Over the years, dealing with problem tickets with BMC Support and talking with the application engineers, they all have said that they use the CMDBDriver for most of the work that they do. When you use the Atrium Core/Class Manager to add attributes, the CMDBDriver is actually being called in the background to do the work. It pulls its information from the OBJSTR:Class form (these are your Pending records). Once the driver completes the task, the record in the OBJSTR:Pending form is removed.

One nice thing about the CMDBDriver is that if something goes wrong, it tells your right away. If something goes wrong using the AtriumCore/ClassManager, you have to go in and start deleting records in various forms.

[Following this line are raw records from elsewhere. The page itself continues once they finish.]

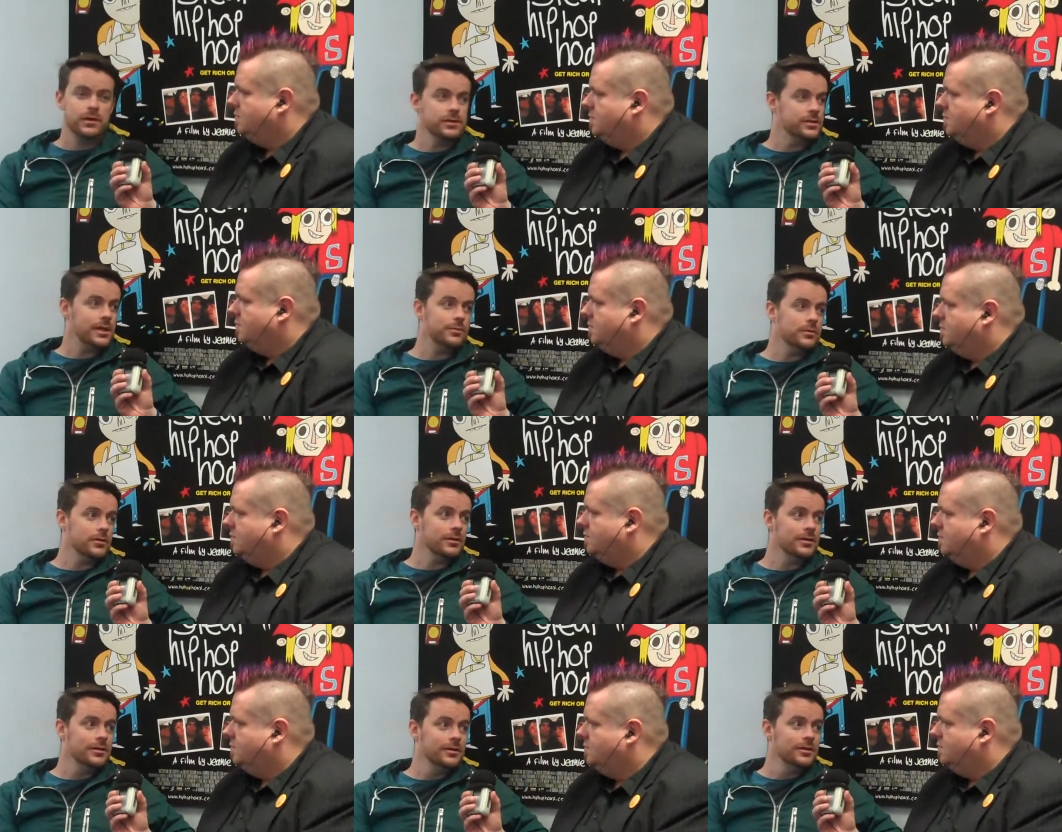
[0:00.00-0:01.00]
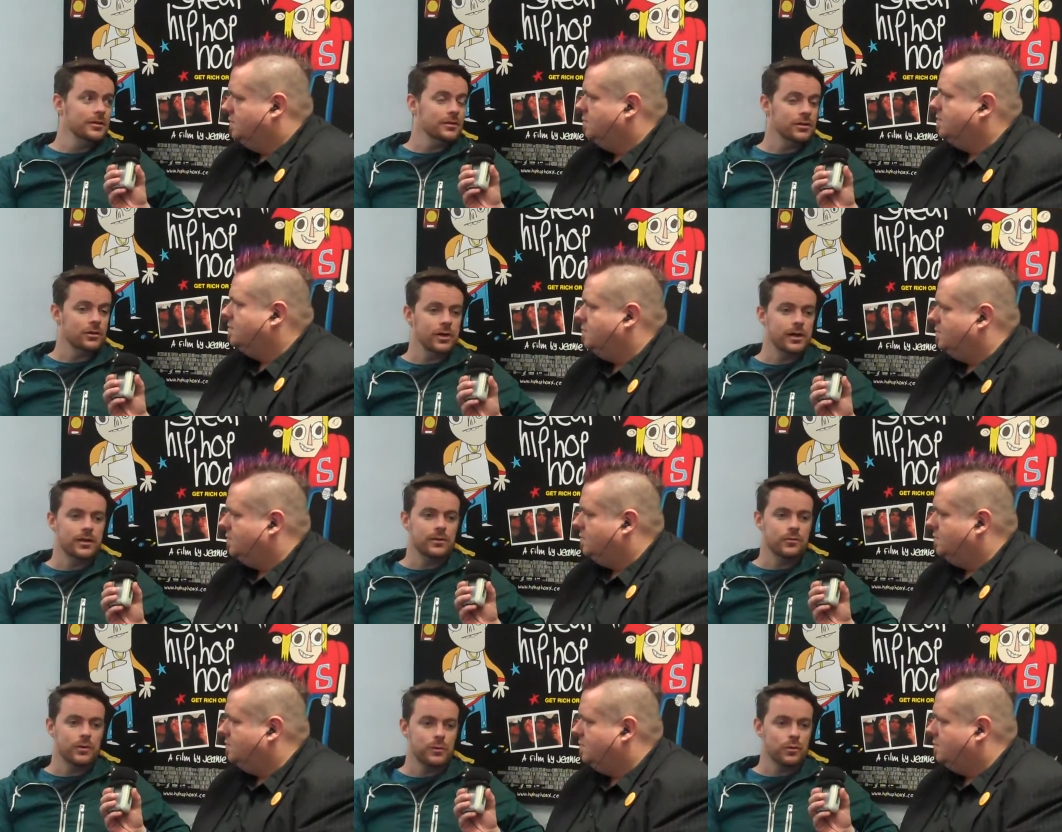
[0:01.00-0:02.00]
Speaker 1: us separately, you know. And
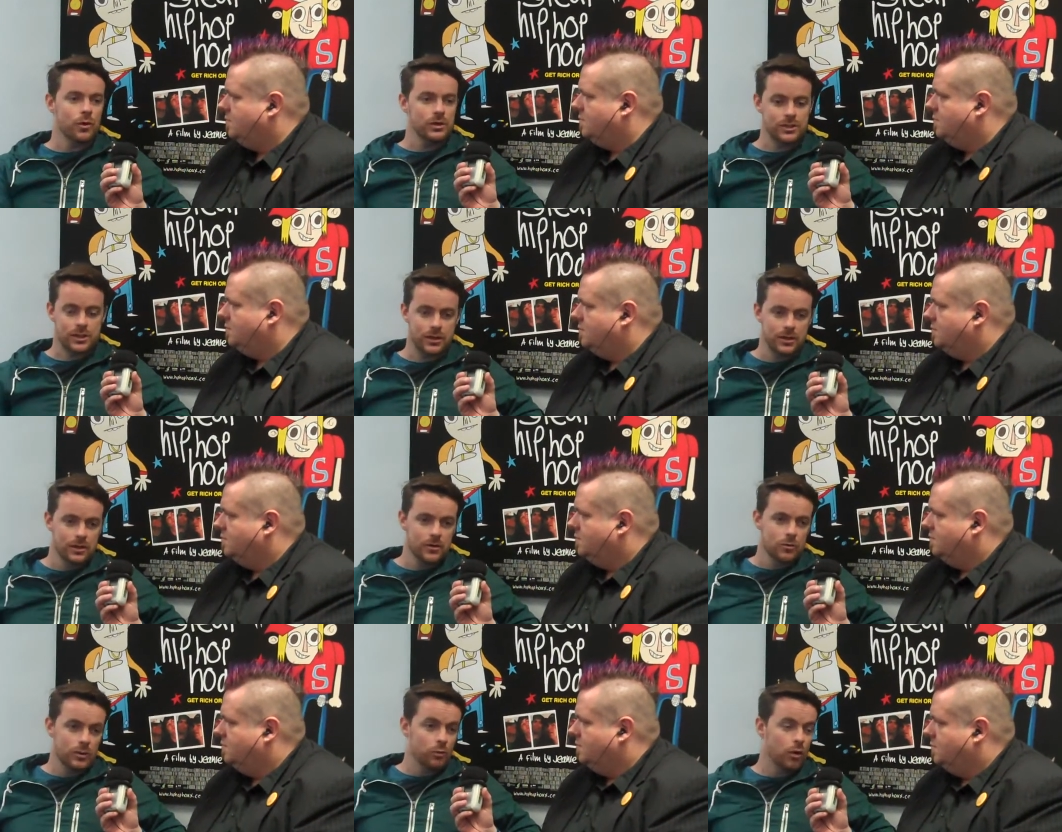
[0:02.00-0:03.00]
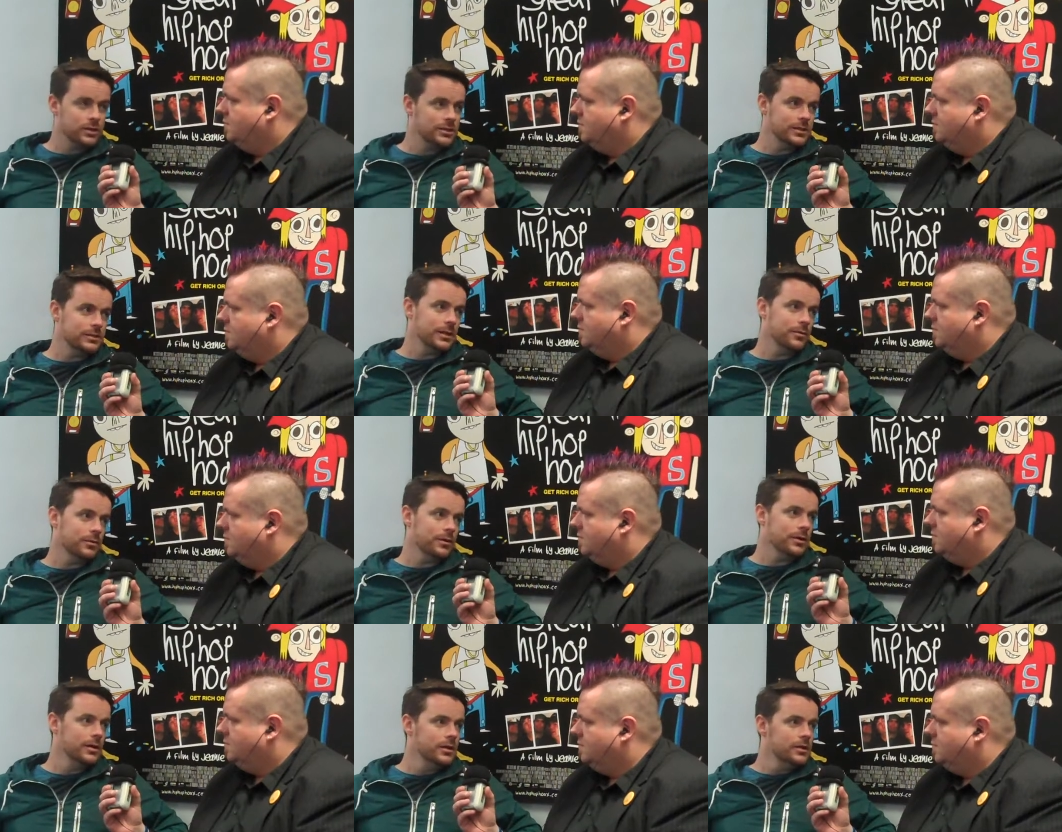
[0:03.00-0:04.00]
when we watched it, we watched it separately.
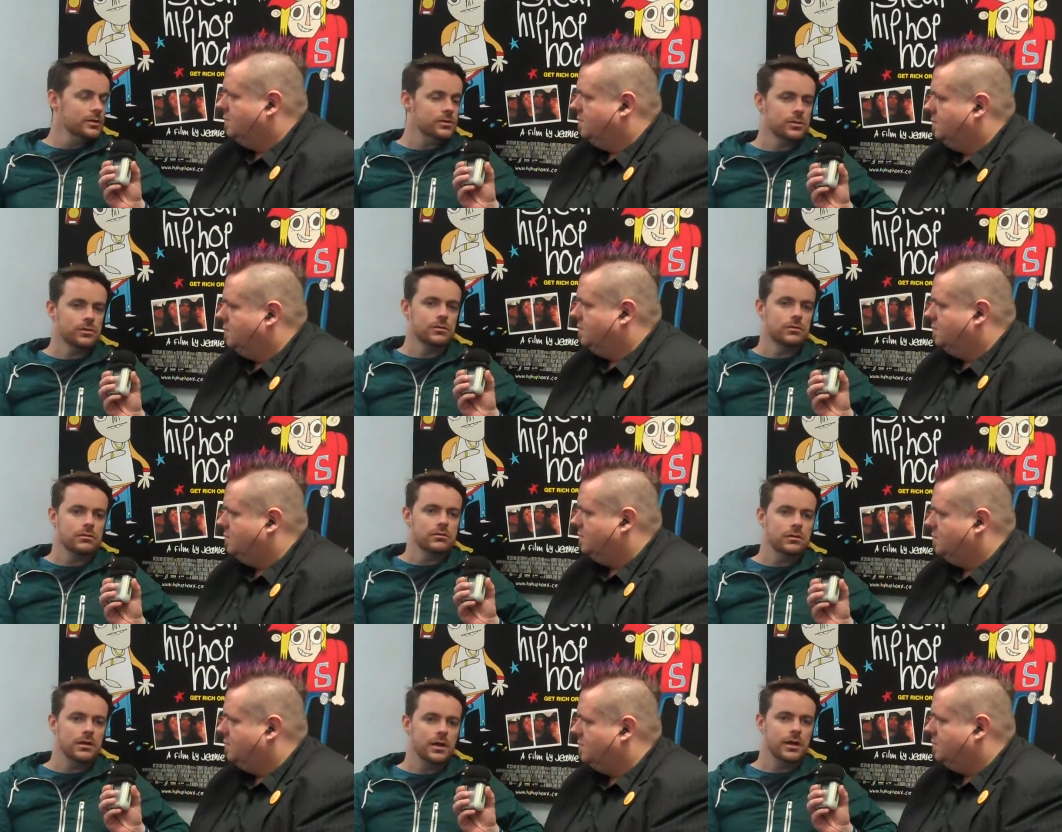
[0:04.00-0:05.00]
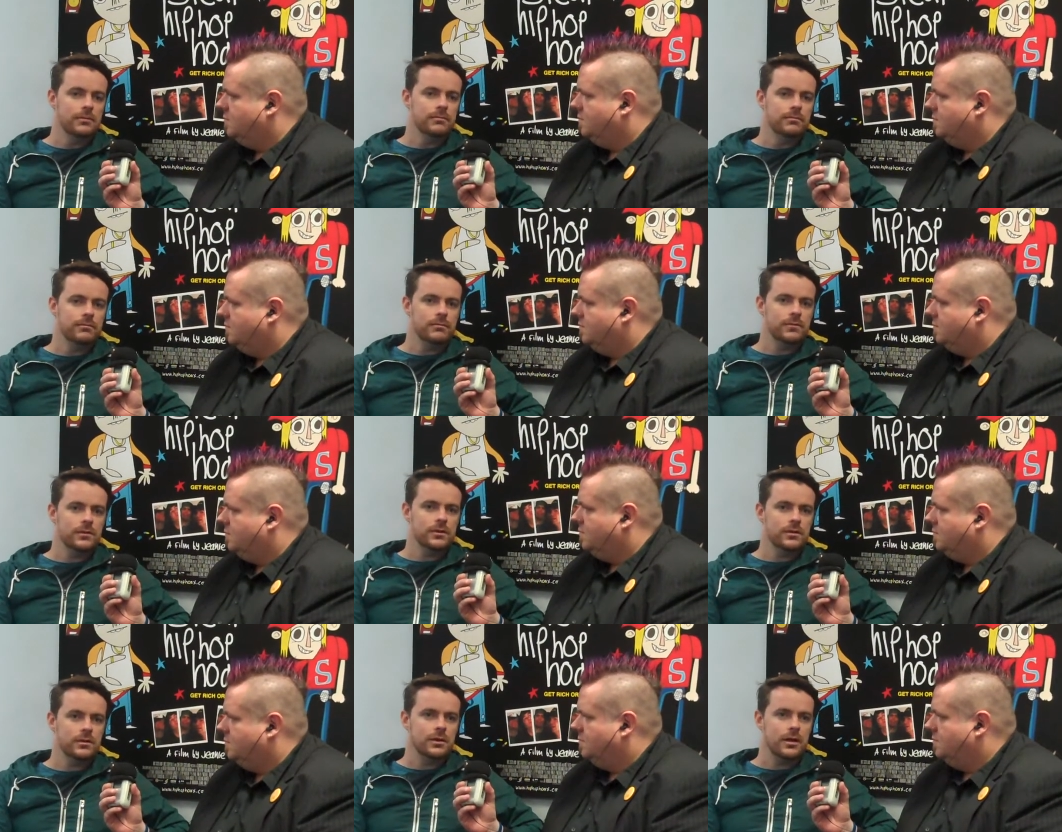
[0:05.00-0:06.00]
So um,
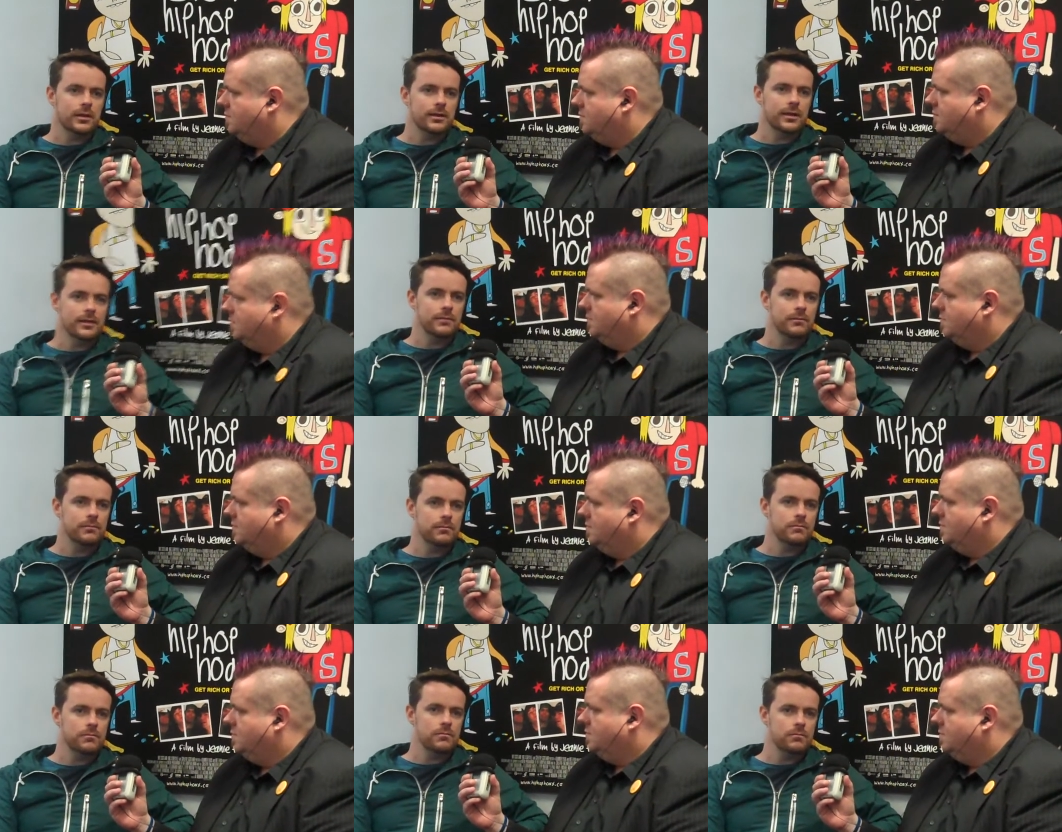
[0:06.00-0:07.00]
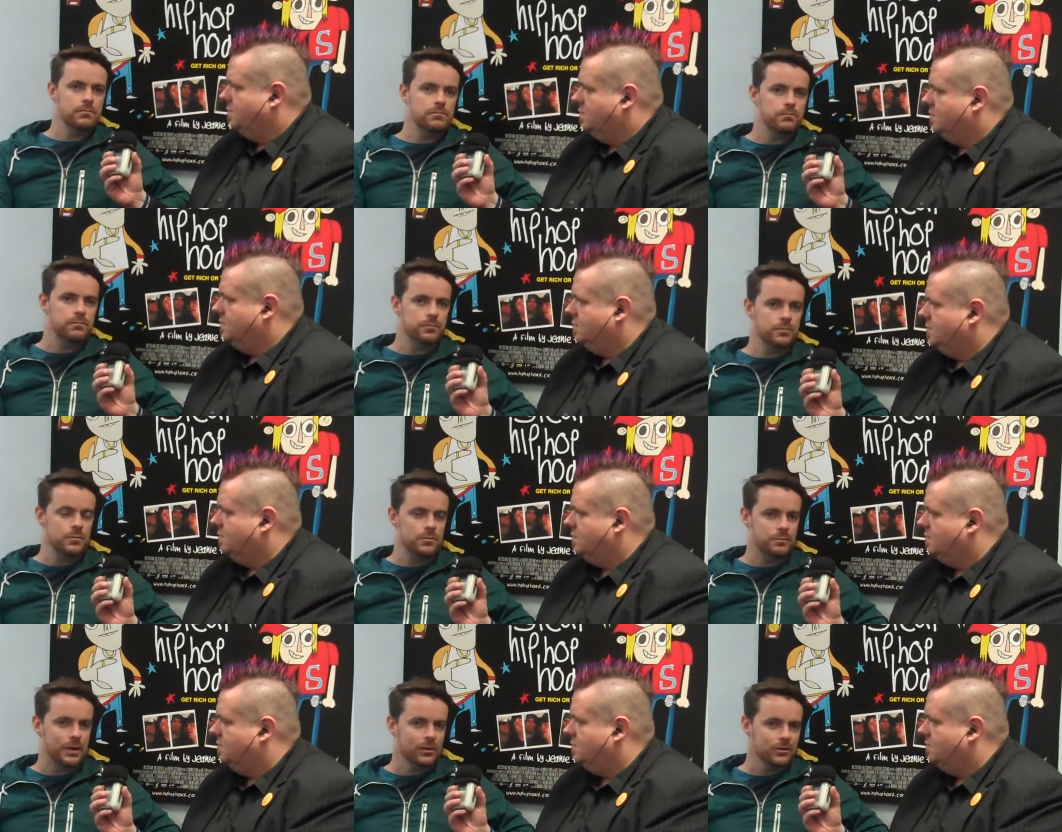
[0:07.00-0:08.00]
I think
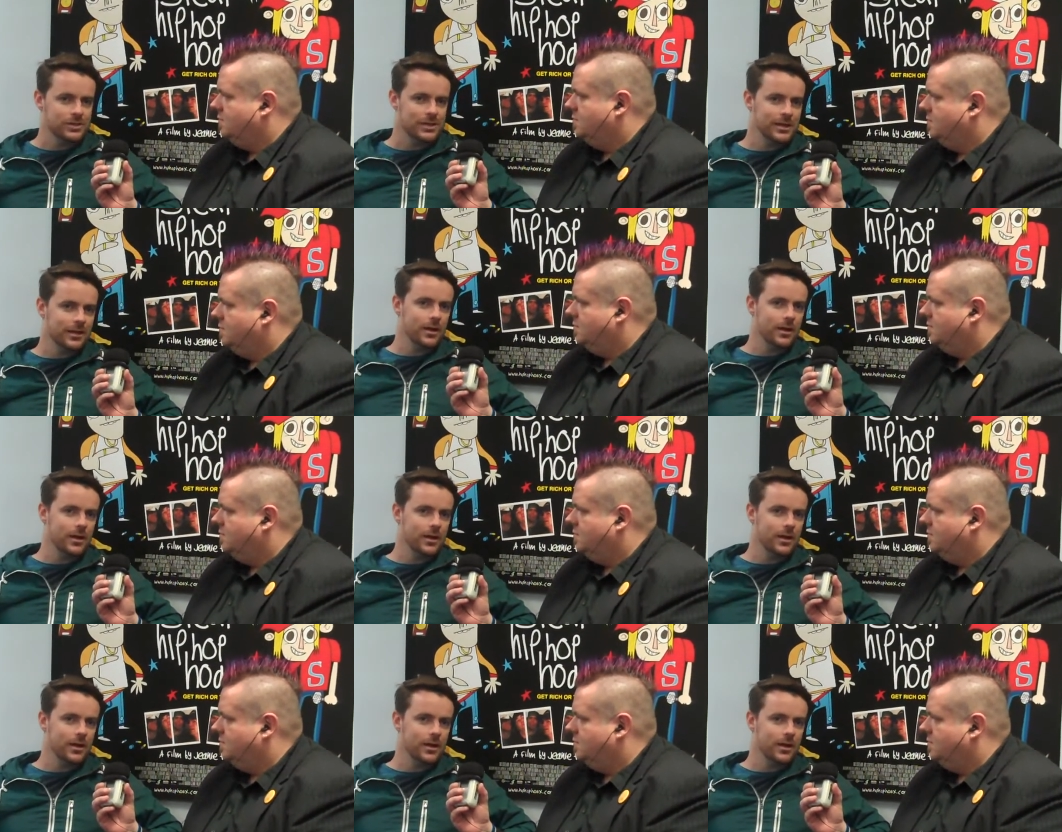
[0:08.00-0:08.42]
Bill seeing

One last helpful hint if AtriumCore/ClassManager does not appear to be completing the building of your new field, you can grab the ‘Pending ID’ and from within the CMDBDriver, issue the “sync” command, which will prompt you for the Pending ID. This will force the attribute to complete for you, and the matching record in the OBJSTR:Pending form will disapear (As long as there are no errors in your system, but thats another issue to resolve). Note that the ‘Pending ID’ is not visible on the form, but you have to export the data, or manually type it out from the report option. On most of my sites, we have made this field visible (read only) so its easy to grab.

 

 

How to Sync New CMDB 7.6.0x fields to the Asset Management AST forms

Friday, September 2nd, 2011

Using the Class Manager, you must first create your custom fields:

Open up the BMC_ComputerSystem, select the Attributes tab and then click the New button at the bottom. Enter in the details for the new field and then save:

Once the save process has completed (this can take some time depending at what level you add the fields), you can then open up the class you added the fields to to view. In our example, viewing the CMDB class BMC.CORE:BMC_ComputerSystem, we can see that the system has completed the process of adding two of our custom fields to one of the Custom tabs:

If we view the Asset Management AST:ComputerSystem form, we can see that we have no Custom tab showing as the fields that were added into the CMDB don’t get added to the AST forms automatically:

The next step is to sync the fields that were added. To do this, use the following list of steps: 

  1. navigate from the side bar to Administrator Console / Application Administration Console.
  2. Change to the Custom Configuration tab.
  3. Under the Application Settings, expand the Asset Management / Advanced Options list.
  4. Click on the Sync Asset UI with CMDB.
  5. Click the Open button.

The window that opens up should be a search window. Just click the Search button to pull back all the forms. In the list of Search values that come back, locate the CMDB form you are looking to sync. In our example, we select the ComputerSystem record:

With our record selected, press the Update Asset UI button (Press the Update All button if you have alot of forms that need to be updated):

Details after hitting the sync button:

Reloading the AST form, AST:ComputerSystem form in our example, we can see that two of our custom fields have now been added:

 

PERSONAL NOTE: Due to some problems that we have experienced in a number of our environments (Linux and Solaris), we have found that using the Asset Sync does not work reliablly and you should do this using the manual steps. We have run into table corruption with the fields, especially if you need to remove any fields.  We only add/modify/remove fields from the CMDB via the CMDBDriver (I have been advised a number of time by BMC Support that this is the way they recommend). I have done this for all the implentations of 7.x and have never experienced any problems.

UPDATE (October 2012): I was advised by a BMC consultant that there was a “bug” in 7.6.04 SP1 and possibly SP2 where the Sync did not work correctly. This appears to have been resolved in SP3. I personally have not had a chance to verify.